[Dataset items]
________________________________________

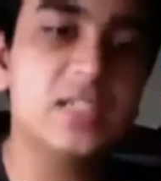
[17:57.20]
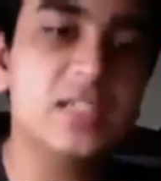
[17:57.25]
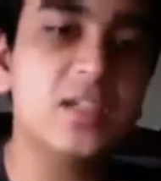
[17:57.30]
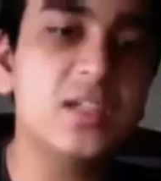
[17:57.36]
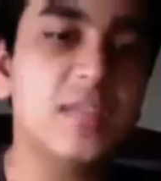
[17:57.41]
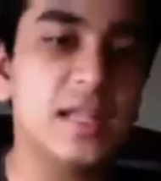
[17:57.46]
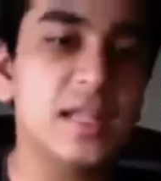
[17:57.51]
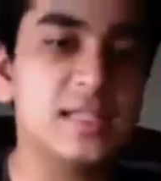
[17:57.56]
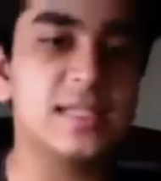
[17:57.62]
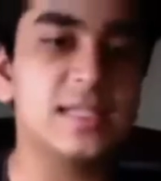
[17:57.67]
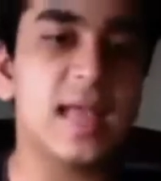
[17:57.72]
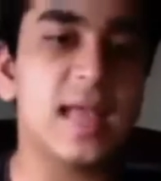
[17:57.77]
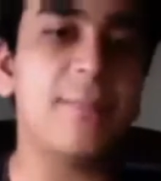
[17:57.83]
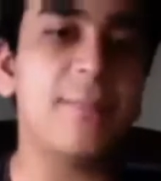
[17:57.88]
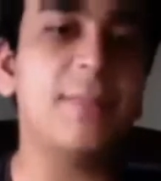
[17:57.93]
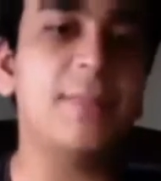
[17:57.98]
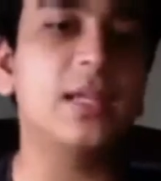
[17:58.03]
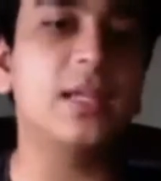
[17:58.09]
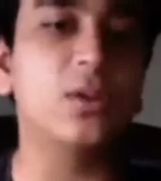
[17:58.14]
that's
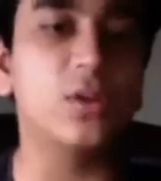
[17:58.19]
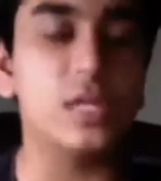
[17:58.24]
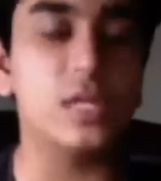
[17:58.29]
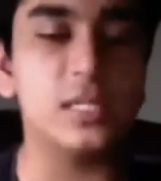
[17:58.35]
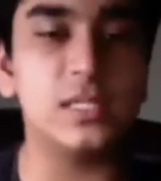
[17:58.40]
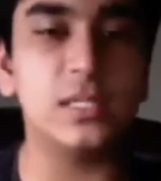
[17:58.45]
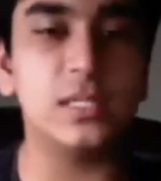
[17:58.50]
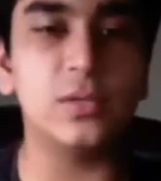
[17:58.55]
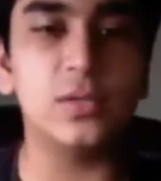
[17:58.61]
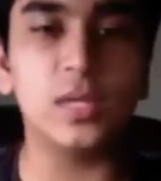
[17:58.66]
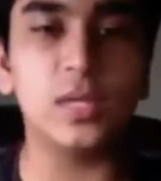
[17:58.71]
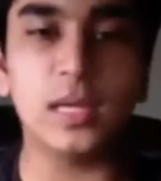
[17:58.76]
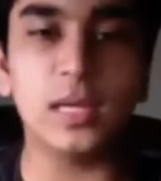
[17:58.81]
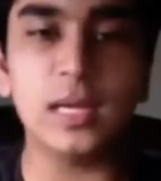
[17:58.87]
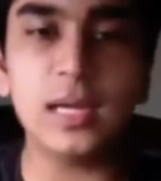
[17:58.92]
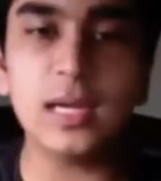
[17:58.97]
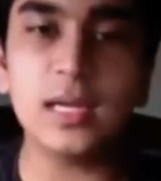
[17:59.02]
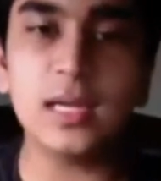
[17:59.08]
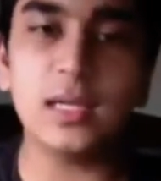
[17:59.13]
snapping.
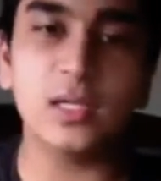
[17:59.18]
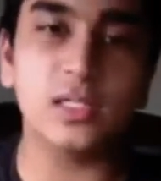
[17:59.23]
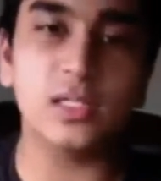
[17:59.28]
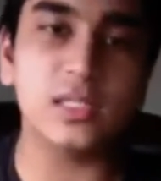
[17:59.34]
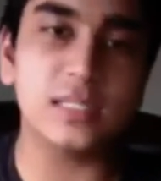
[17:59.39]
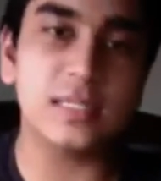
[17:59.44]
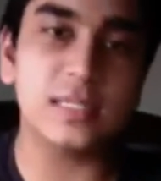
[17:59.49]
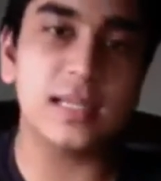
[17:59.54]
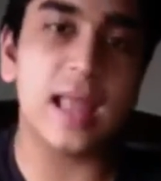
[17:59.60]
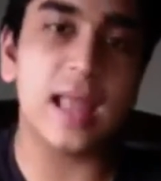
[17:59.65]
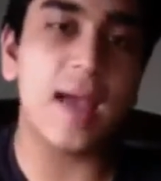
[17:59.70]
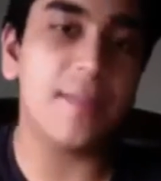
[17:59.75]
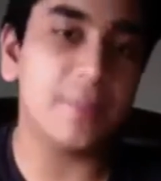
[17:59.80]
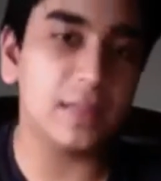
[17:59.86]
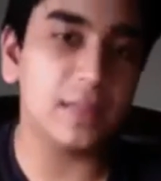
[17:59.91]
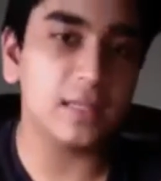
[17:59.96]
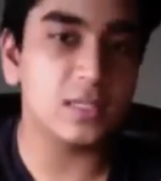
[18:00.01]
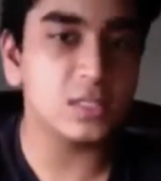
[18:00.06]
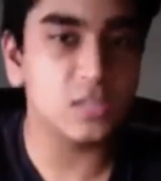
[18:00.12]
Here, you're
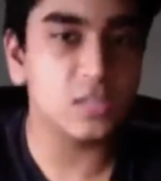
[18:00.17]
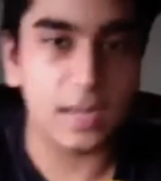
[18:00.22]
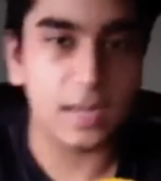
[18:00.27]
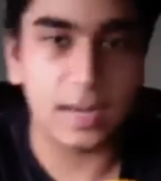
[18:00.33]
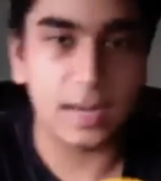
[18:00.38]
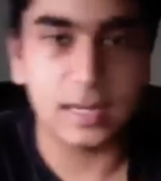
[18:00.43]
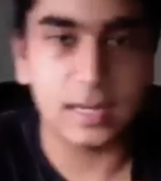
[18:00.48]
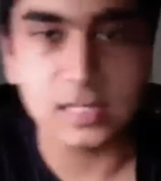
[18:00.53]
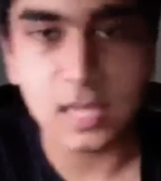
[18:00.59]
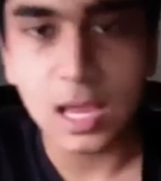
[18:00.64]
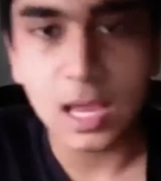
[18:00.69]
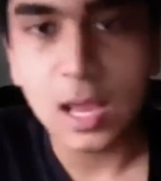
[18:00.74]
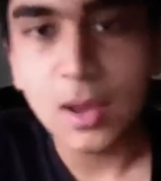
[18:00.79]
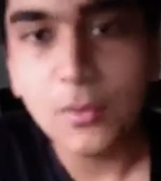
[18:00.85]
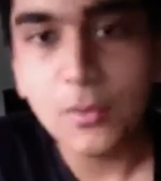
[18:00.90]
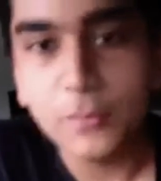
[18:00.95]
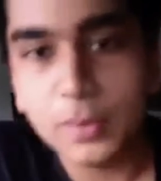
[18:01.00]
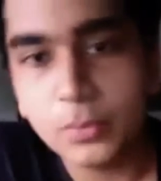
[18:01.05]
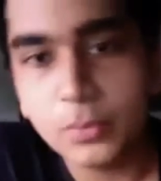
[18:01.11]
snapping the strings.
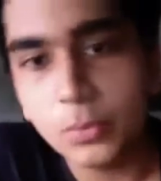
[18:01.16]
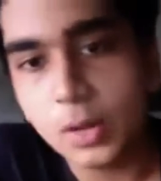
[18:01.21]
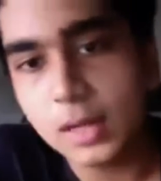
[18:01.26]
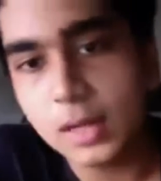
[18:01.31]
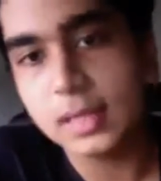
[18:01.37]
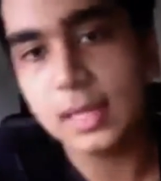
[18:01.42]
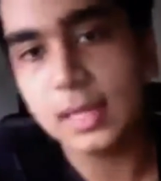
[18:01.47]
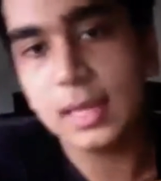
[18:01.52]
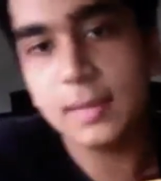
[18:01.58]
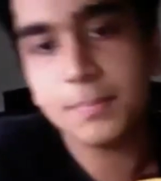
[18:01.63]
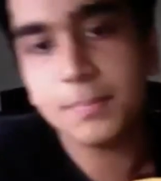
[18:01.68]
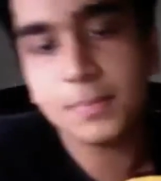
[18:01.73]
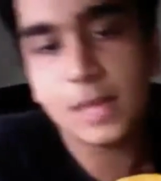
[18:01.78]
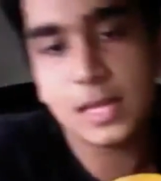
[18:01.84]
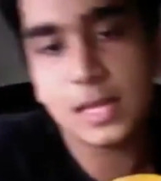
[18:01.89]
We want to keep that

________________________________________

What you need to do: Each record must be repeated exactly, and no picture may be carried over.

Solution for this task:
[17:57.20]
[17:57.25]
[17:57.30]
[17:57.36]
[17:57.41]
[17:57.46]
[17:57.51]
[17:57.56]
[17:57.62]
[17:57.67]
[17:57.72]
[17:57.77]
[17:57.83]
[17:57.88]
[17:57.93]
[17:57.98]
[17:58.03]
[17:58.09]
[17:58.14]
that's
[17:58.19]
[17:58.24]
[17:58.29]
[17:58.35]
[17:58.40]
[17:58.45]
[17:58.50]
[17:58.55]
[17:58.61]
[17:58.66]
[17:58.71]
[17:58.76]
[17:58.81]
[17:58.87]
[17:58.92]
[17:58.97]
[17:59.02]
[17:59.08]
[17:59.13]
snapping.
[17:59.18]
[17:59.23]
[17:59.28]
[17:59.34]
[17:59.39]
[17:59.44]
[17:59.49]
[17:59.54]
[17:59.60]
[17:59.65]
[17:59.70]
[17:59.75]
[17:59.80]
[17:59.86]
[17:59.91]
[17:59.96]
[18:00.01]
[18:00.06]
[18:00.12]
Here, you're
[18:00.17]
[18:00.22]
[18:00.27]
[18:00.33]
[18:00.38]
[18:00.43]
[18:00.48]
[18:00.53]
[18:00.59]
[18:00.64]
[18:00.69]
[18:00.74]
[18:00.79]
[18:00.85]
[18:00.90]
[18:00.95]
[18:01.00]
[18:01.05]
[18:01.11]
snapping the strings.
[18:01.16]
[18:01.21]
[18:01.26]
[18:01.31]
[18:01.37]
[18:01.42]
[18:01.47]
[18:01.52]
[18:01.58]
[18:01.63]
[18:01.68]
[18:01.73]
[18:01.78]
[18:01.84]
[18:01.89]
We want to keep that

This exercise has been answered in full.